The downbeat Consumer Price Index (CPI) in the United States (US) for October has led investors to reassess the likelihood of a Federal Reserve (Fed) rate hike at the December meeting and consider the potential for rate cuts in 2024.
US Dollar weakness persists on weaker US Treasury bond yields, with 10-year US Treasury yield and 2-year US bond yield stand at 4.39% and 4.90%, respectively.
According to the latest report from the US Bureau of Labor Statistics, the US CPI decelerated to 3.2% (YoY), falling below the consensus of 3.3% and down from the previous reading of 3.7%. The Core CPI eased to 4.0% (YoY), slightly below the previous figure of 4.1%, which was expected to remain unchanged.
FOMC meeting minutes are scheduled to be released on Tuesday, which could provide insights into the decision-making process of the Federal Reserve (Fed) committee regarding interest rates.
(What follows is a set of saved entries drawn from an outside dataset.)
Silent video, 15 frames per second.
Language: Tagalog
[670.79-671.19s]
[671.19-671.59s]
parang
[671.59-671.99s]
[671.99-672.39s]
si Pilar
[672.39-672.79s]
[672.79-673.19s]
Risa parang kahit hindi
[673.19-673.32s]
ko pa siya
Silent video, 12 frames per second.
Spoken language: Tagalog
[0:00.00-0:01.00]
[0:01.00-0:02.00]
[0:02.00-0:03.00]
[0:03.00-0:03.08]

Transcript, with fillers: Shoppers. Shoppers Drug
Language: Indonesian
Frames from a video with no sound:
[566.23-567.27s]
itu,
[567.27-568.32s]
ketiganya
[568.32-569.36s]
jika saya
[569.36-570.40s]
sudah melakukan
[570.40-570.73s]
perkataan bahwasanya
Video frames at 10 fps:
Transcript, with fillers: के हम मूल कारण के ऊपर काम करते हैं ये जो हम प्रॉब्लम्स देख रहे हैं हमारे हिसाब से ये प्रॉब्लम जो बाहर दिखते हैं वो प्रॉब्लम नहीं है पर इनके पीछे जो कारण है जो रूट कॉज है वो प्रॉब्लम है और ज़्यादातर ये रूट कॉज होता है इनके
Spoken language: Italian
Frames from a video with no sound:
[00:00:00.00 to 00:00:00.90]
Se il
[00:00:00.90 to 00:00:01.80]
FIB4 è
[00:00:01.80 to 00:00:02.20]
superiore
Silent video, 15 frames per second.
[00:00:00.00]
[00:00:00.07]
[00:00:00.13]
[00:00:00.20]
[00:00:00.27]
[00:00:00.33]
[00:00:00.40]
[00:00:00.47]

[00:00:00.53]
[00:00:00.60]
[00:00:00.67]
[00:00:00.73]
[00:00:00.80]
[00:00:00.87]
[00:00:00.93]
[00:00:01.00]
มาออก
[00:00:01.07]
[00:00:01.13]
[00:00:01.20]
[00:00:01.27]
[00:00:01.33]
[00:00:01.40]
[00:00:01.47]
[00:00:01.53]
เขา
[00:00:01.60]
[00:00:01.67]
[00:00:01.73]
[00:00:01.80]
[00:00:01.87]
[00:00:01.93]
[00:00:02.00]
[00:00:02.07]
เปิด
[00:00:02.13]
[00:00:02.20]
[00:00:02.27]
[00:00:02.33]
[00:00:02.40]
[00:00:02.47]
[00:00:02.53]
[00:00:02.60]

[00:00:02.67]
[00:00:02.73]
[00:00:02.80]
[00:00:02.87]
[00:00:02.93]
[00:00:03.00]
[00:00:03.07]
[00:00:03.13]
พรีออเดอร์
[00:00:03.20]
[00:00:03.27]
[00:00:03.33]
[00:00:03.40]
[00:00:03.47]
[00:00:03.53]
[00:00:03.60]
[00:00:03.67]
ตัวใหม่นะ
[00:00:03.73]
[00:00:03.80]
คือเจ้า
Mexico’s economic docket for Thursday will highlight the release of 1st half-month Inflation for November. The expectation is for a slight increase in the Mexico CPI and a marginal reduction in core CPI.
Additionally, the Bank of Mexico (Banxico) is set to release its latest meeting minutes, where the decision to maintain rates at current levels was accompanied by a shift in language from "for an extended period" to "for some time." The swap market indicates pricing in 50 basis points of cuts in the first half of 2024.